Additionally, River Hingol of the Hingol National Park is a nurturing ground for crocodiles, olive ridley, green marine turtles and dolphins. Located in Makran, the river is the longest in Balochistan (350 miles). Unlike other streams that flow only during the rainy season, River Hingol flows all year long, through the high cliffs of the Hingol valley.

Hingol is known to support threatened mammals and reptiles in addition to a variety of local and migratory bird species. The incredible blue of the crystal-clear water, accompanied with astonishing estuaries and mudflats, provides awe-inspiring scenery for eco-adventurers.

With such terrestrial, aquatic, historical and cultural significance, Hingol National Park holds immense potential for eco-tourism.

Locals have mostly adopted fishing and livestock as their occupation. The overall socio-economic status of the area is below average. The local communities are increasingly feeling vulnerable to the reduction in fish resources due to unsustainable fishing practices and the disappearance of livestock due to frequent droughts. Making handicrafts, collecting fuel wood and fetching water keep the women in the area busy. The unique lifestyle of fishing folks and villagers, the thatched roofs of their huts, and their traditional, rich handicrafts is of great attraction to tourists visiting from modern cities.

Undoubtedly, the ‘Princess of Hope’, a natural rock formation that manifests a princess looking beyond horizons (maybe for hope), is certainly Hingol National Park’s pride. The Arabian Sea breeze has over many years expertly crafted this beautiful sculpture, transforming a mere rock into a princess. Hollywood actress Angelina Jolie named it Princess of Hope on her visit to this area. The rich historical monuments of this area hold  great potential for aesthetes.

Hingol National Park is no less than any other place when it comes to its cultural significance. Every year thousands of Hindu pilgrims travel to the Hinglaj Valley on foot to pay homage to goddess Hinglaj devi (also known as Nani, Kali Mata or Parvati), who is said to be the last mother queen of the matriarchal era of the Indus Valley. They also host a carnival there.
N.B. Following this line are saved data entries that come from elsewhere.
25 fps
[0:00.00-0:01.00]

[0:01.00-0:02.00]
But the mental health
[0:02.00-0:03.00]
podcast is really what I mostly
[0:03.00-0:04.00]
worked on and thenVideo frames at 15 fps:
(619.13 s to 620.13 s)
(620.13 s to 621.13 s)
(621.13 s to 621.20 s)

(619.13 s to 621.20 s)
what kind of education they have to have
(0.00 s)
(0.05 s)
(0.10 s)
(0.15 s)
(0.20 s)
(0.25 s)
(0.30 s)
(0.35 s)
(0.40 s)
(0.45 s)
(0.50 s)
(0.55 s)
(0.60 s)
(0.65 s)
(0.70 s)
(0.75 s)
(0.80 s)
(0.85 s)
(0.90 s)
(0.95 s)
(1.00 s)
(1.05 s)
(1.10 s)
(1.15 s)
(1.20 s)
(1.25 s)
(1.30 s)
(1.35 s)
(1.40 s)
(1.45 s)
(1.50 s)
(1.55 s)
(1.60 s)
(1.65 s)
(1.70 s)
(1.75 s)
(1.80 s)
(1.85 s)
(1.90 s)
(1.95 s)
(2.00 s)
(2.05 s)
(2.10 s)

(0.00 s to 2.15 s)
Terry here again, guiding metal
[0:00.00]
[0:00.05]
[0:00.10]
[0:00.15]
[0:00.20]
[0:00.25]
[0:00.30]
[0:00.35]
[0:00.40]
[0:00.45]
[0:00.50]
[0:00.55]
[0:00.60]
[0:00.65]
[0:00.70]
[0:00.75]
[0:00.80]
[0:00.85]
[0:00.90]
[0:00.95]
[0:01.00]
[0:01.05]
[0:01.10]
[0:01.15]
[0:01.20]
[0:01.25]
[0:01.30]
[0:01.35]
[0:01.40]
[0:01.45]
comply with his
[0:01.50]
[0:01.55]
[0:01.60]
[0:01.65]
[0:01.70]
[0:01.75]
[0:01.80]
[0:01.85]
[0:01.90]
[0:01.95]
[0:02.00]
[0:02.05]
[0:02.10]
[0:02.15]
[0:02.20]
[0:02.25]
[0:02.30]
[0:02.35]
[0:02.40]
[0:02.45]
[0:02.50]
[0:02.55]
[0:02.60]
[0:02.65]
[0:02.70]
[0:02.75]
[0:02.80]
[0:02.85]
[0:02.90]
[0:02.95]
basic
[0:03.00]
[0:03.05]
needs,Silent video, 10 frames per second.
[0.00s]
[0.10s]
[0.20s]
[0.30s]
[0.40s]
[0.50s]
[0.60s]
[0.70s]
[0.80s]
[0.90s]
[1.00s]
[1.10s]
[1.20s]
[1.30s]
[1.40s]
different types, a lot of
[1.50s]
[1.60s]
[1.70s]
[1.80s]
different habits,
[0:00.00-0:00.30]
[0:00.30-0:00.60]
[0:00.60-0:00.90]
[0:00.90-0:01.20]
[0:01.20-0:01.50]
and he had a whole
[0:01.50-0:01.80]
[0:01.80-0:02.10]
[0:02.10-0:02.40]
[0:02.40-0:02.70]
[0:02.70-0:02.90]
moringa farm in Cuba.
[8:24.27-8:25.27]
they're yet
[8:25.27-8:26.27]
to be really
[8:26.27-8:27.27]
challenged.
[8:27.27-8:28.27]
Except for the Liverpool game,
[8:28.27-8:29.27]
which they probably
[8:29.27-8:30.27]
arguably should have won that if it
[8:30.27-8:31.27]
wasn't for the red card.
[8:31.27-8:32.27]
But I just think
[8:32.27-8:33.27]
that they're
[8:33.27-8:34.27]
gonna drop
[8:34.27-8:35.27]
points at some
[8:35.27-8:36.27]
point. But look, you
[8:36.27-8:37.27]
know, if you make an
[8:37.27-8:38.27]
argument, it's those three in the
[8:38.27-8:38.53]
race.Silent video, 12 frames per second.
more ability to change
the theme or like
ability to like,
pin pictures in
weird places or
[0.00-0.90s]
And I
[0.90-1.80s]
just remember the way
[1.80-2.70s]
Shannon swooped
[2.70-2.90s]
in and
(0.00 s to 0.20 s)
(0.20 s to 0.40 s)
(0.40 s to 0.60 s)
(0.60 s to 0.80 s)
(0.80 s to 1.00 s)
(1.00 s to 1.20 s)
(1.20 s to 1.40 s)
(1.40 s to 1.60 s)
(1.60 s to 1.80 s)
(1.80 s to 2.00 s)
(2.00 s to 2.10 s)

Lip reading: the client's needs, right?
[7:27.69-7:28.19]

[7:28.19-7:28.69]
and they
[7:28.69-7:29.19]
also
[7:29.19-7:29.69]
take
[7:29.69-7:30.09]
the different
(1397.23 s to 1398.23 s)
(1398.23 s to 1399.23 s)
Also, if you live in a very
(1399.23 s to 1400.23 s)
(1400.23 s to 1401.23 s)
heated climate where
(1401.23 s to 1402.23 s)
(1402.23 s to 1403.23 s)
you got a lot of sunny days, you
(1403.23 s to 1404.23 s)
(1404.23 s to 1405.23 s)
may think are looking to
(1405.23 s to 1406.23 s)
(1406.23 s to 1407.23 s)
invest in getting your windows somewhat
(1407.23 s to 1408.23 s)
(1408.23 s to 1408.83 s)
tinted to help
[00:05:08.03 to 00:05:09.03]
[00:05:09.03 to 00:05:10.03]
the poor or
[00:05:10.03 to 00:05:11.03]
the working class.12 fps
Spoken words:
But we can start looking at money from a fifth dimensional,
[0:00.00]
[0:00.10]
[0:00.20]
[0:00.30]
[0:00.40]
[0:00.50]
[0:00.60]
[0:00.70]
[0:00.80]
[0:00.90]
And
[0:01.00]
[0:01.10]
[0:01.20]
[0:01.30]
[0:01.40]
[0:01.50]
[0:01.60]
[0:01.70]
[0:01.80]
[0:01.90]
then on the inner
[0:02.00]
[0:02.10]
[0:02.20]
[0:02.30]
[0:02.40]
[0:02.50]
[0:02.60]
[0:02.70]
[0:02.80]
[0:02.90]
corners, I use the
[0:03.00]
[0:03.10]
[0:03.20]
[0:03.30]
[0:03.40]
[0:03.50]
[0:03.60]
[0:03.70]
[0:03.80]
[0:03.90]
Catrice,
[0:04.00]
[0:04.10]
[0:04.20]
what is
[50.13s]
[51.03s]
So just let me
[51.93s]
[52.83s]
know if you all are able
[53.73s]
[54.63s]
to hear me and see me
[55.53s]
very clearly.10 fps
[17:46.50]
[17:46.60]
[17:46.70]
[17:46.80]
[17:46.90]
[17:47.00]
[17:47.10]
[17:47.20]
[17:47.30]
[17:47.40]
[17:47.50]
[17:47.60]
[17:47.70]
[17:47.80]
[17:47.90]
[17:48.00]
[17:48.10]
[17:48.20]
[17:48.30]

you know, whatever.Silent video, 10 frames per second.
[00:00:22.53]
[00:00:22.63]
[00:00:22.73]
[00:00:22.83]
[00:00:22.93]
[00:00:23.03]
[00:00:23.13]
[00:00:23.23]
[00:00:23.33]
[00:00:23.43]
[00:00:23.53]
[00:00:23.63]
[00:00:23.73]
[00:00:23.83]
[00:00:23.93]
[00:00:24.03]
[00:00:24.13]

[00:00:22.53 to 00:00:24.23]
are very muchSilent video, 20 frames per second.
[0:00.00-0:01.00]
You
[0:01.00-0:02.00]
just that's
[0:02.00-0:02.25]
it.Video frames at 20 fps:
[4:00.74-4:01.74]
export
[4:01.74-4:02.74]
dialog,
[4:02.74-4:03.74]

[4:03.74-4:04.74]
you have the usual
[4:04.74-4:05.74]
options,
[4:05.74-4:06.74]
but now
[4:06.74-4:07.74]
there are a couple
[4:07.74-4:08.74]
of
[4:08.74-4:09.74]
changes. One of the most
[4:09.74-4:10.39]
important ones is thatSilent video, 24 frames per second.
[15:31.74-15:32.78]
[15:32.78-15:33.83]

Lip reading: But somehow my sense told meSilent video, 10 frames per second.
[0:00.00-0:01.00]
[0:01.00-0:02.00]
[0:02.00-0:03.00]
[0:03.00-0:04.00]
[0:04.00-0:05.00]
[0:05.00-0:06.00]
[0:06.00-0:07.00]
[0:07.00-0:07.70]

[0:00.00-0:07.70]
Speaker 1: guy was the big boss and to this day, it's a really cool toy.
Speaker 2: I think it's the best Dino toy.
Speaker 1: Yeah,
The complex is made up of three major mud volcanoes and a number of smaller ones, the site is also a sacred Hindu worship place, called Chandragup. The mud volcano is considered one of the holiest places in Hinduism. Hindus worship these mud volcanoes as the habitation of a deity, Babhaknath. This, the world’s largest and highest mud volcano, is one of the greatest attractions for eco-tourists.

With such terrestrial, aquatic, historical and cultural significance, Hingol National Park holds immense potential for eco-tourism. Tourists can devote their time in activities like camping, mountain trekking, turtle, dolphin and bird watching, boating, crocodile sighting, beach swimming, and folk music, along with experiencing Baloch cultural lifestyle. This will not only develop the tourist industry of Pakistan, but will also bring great economic and social benefits to the area.